As with so many things involving Trump, the president’s cannonball into the middle of a relatively contained pool of player protest set off waves in all directions. In the absence of any substantial backlash to the initial Kaepernick-led wave of demonstrations, the N.F.L. could at least tacitly endorse the players’ right to use their platform. But then suddenly not only the president of the United States but also a significant share of Americans were saying “Stand up and stick to sports.” It moved the whole argument onto much more historically explosive — and, in a league where the owner-player divide is also largely a white-black divide, racially charged — grounds. “You guys are cattle, and we’re the ranchers,” the former Dallas Cowboys president Tex Schramm famously told the Hall of Fame offensive lineman and players’ union leader Gene Upshaw during a collective-bargaining negotiation in 1987. The line — oft-quoted to this day — encapsulates both the authority structure of the N.F.L. and an autocratic view held by most of the “ranchers” and many of the paying customers. More recently, during a tense owners’ meeting at the height of the anthem protests in October, the Houston Texans’ owner, Bob McNair, said: “We can’t have the inmates running the prison,” according to an ESPN report. Most people construed the remark as an insult with clear racial overtones against protesting players, nearly all of whom were African-American. (McNair later apologized and claimed that the “inmates” he was referring to were not the players but executives at the league office.)
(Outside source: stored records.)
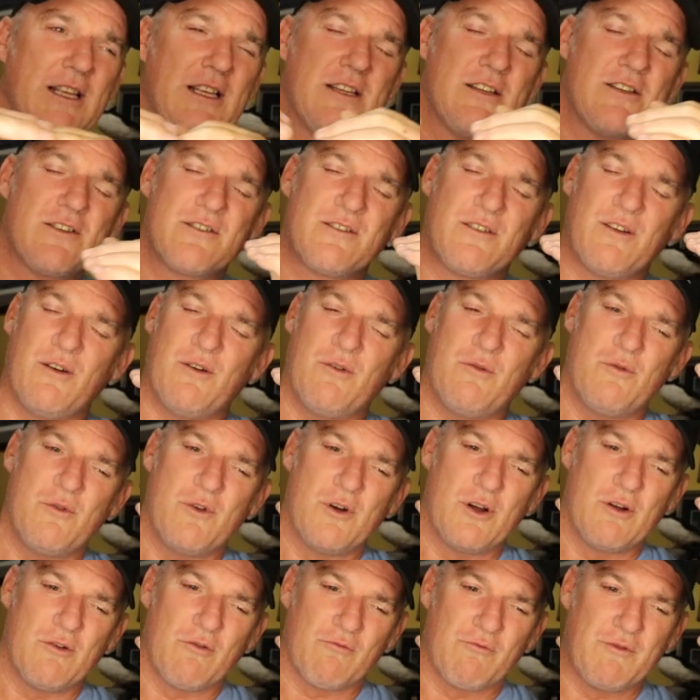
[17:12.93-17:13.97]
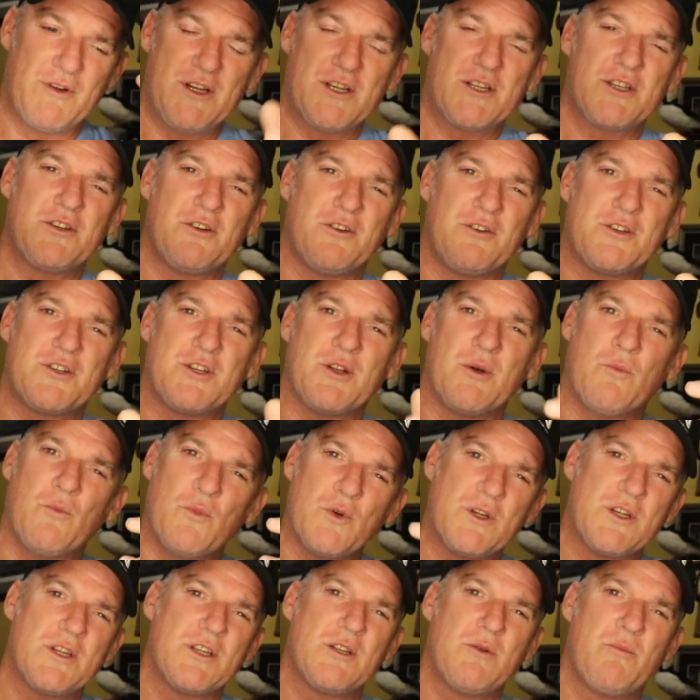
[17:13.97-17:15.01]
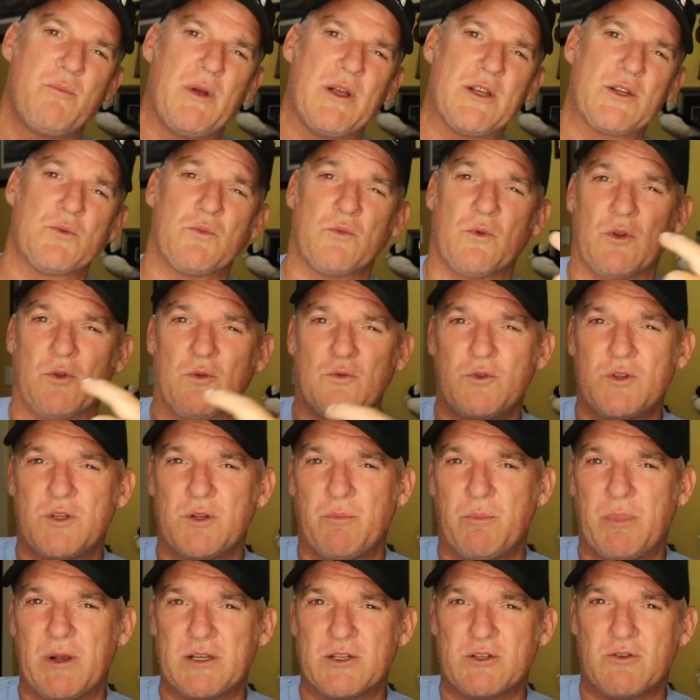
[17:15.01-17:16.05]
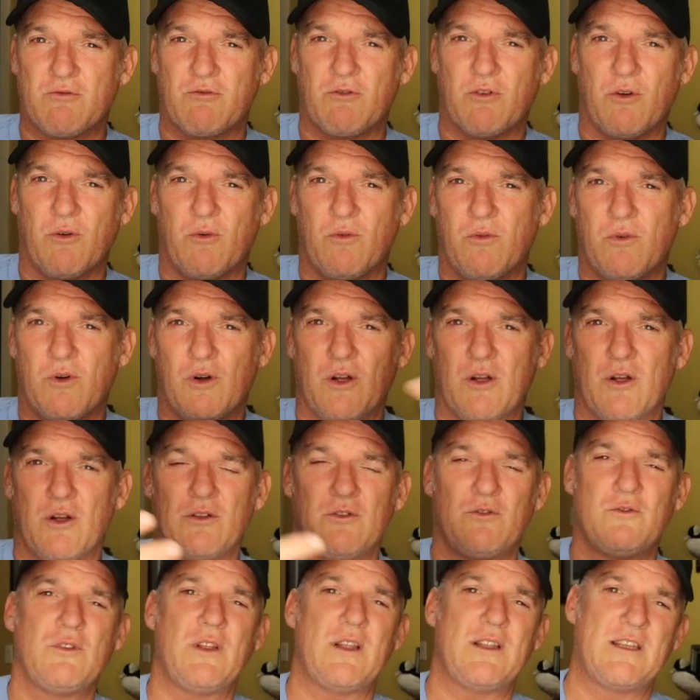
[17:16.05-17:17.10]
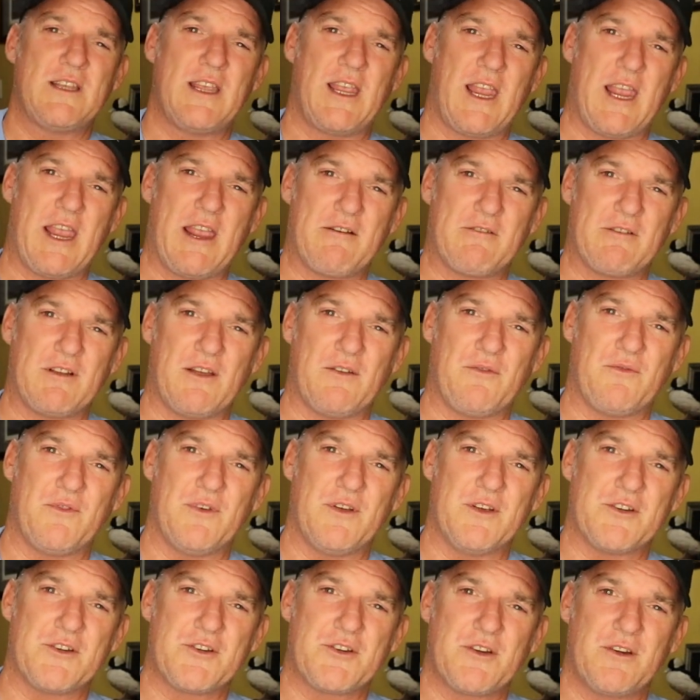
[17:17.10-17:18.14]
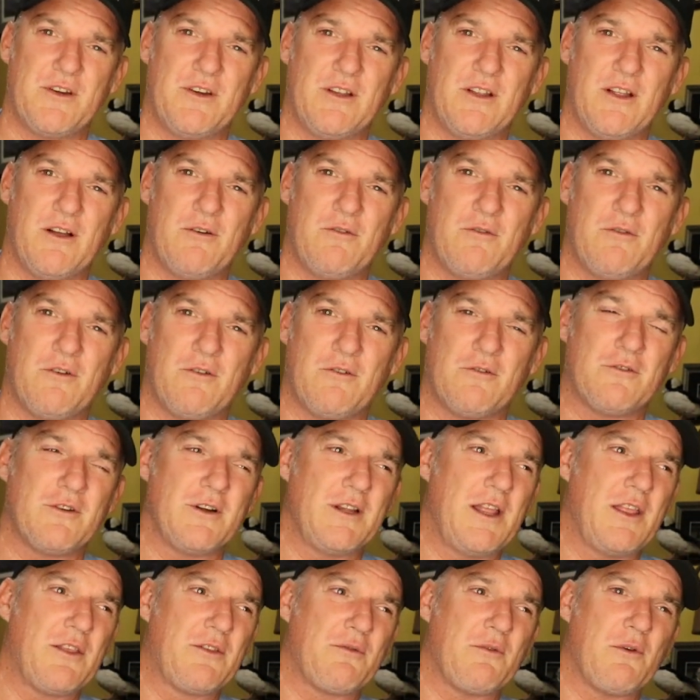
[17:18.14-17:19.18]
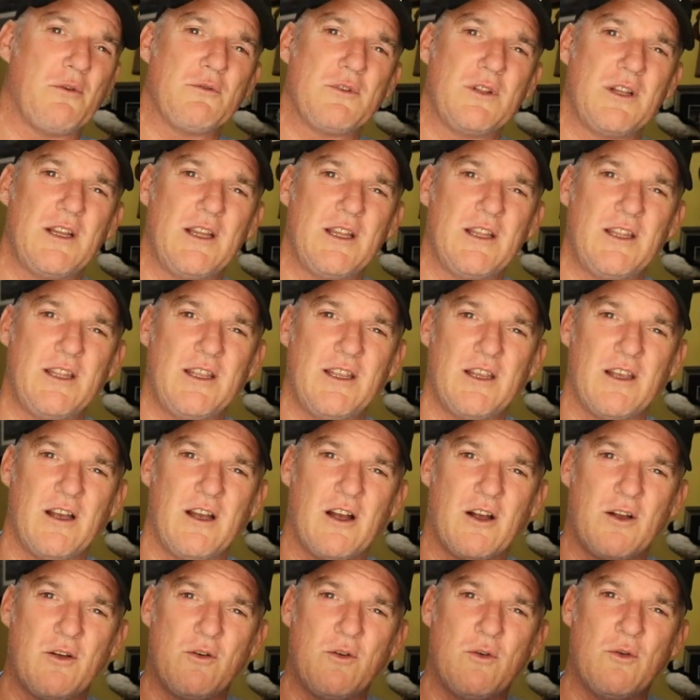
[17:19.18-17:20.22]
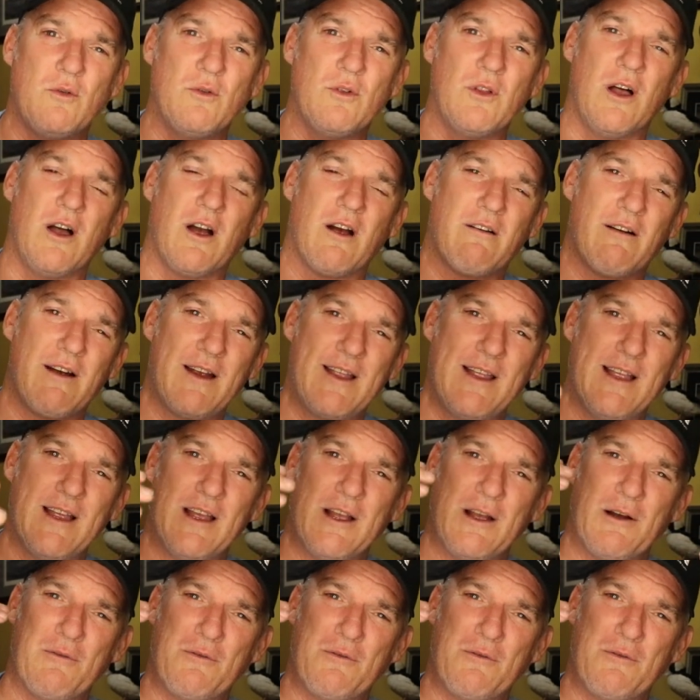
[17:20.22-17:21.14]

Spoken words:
So, research them. Which is the best one? Who's the best crew? Do they take care of that fish, you know? Or are they throwing it in the cooler, all right?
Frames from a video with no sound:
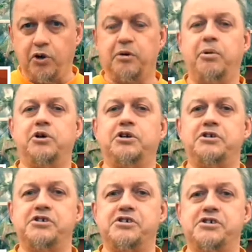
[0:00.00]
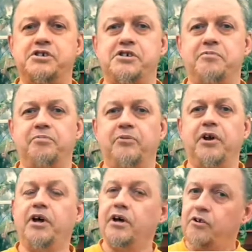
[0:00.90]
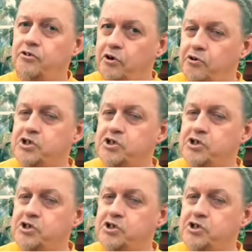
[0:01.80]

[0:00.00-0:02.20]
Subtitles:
buckets, those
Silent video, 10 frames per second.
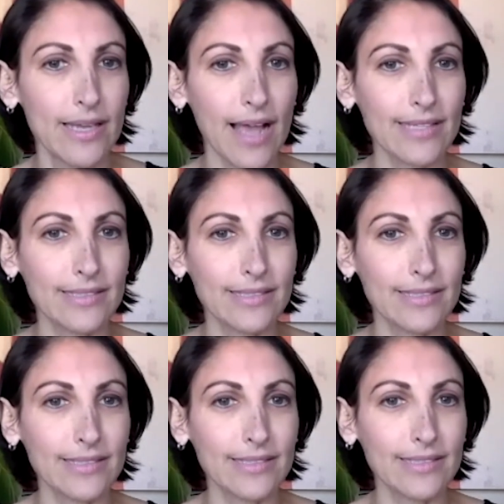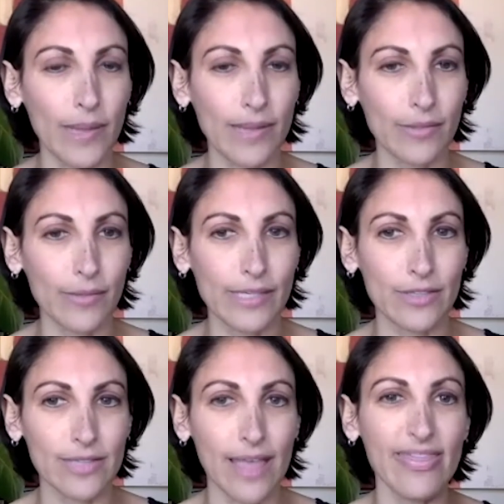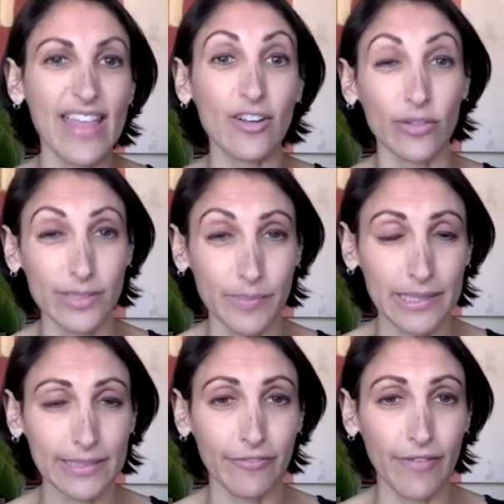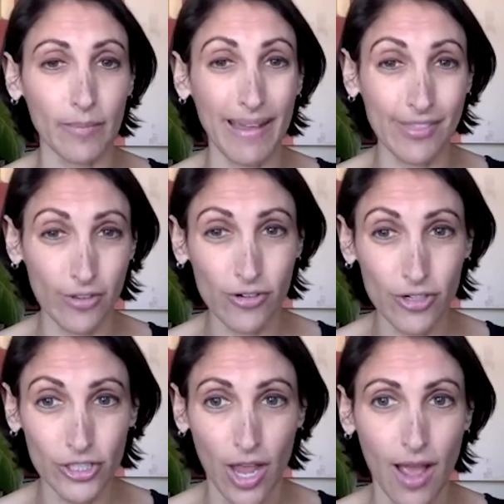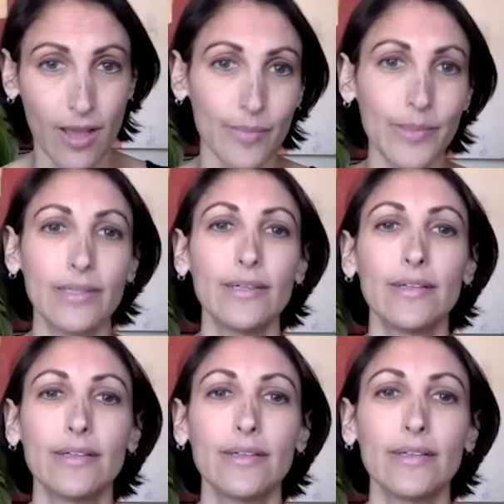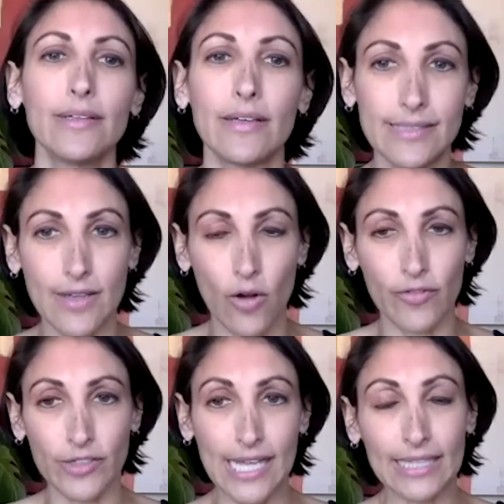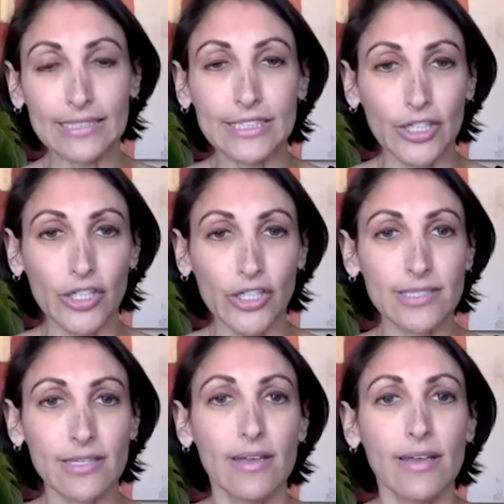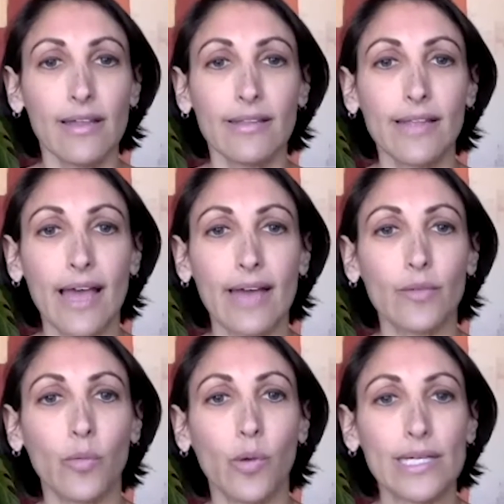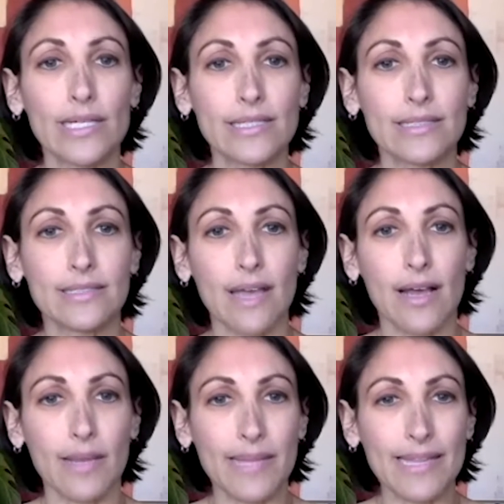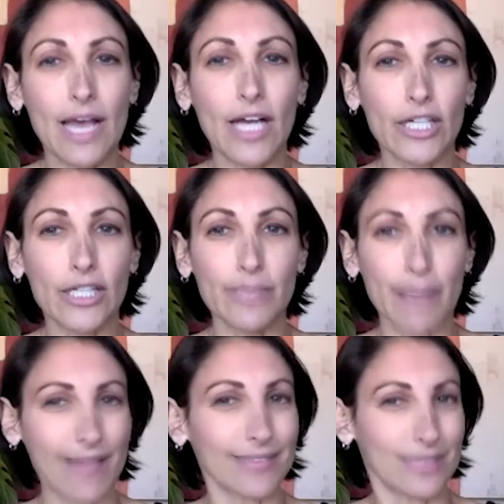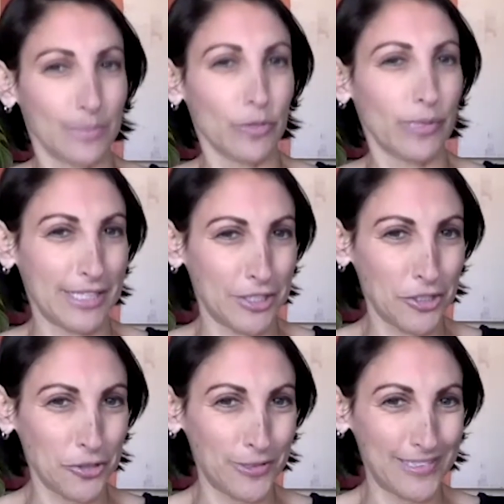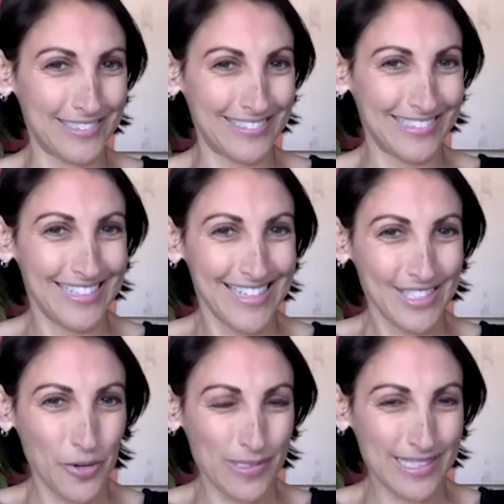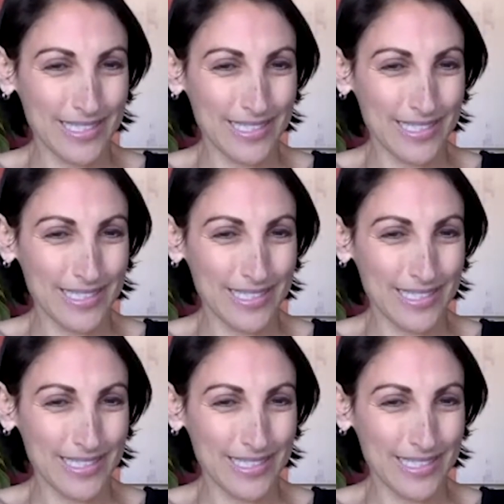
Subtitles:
I stayed there for about 3 years, and then ultimately found my third job in over 10 years that was a good balance between the two. So it was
When I asked Goodell whether he or anyone on his staff had any communication with the White House, back-channel or otherwise, he smirked (I took this as a no). “Our focus is on what we do,” he said. “Our focus is on the game itself.” Nevertheless, owners and league officials close to Goodell said he was more supportive of the protesting players than they would have expected. He resisted pressure to enforce a “stand for the anthem” mandate from more conservative owners — the Dallas Cowboys’ Jerry Jones and the Washington Redskins’ Daniel Snyder among them. Goodell spent hours listening to players’ concerns and meeting with members of the N.F.L. Players Coalition, a newly formed advocacy group dedicated to the racial-justice issues that prompted the anthem protests. The league pledged to the coalition that it would donate $89 million over seven years to social-justice organizations. That was less than half what Goodell’s new salary could bring him in just five years, but the commissioner still drew considerable praise from players who were critical of him in the past. “I was in two meetings with Roger, and I felt like he was sincere in what he was trying to do,” Eric Winston, an offensive tackle for the Cincinnati Bengals and the president of the N.F.L. Players Association, the players’ union, told me. “In hindsight you can always do more, but I do think he has done a very admirable job.”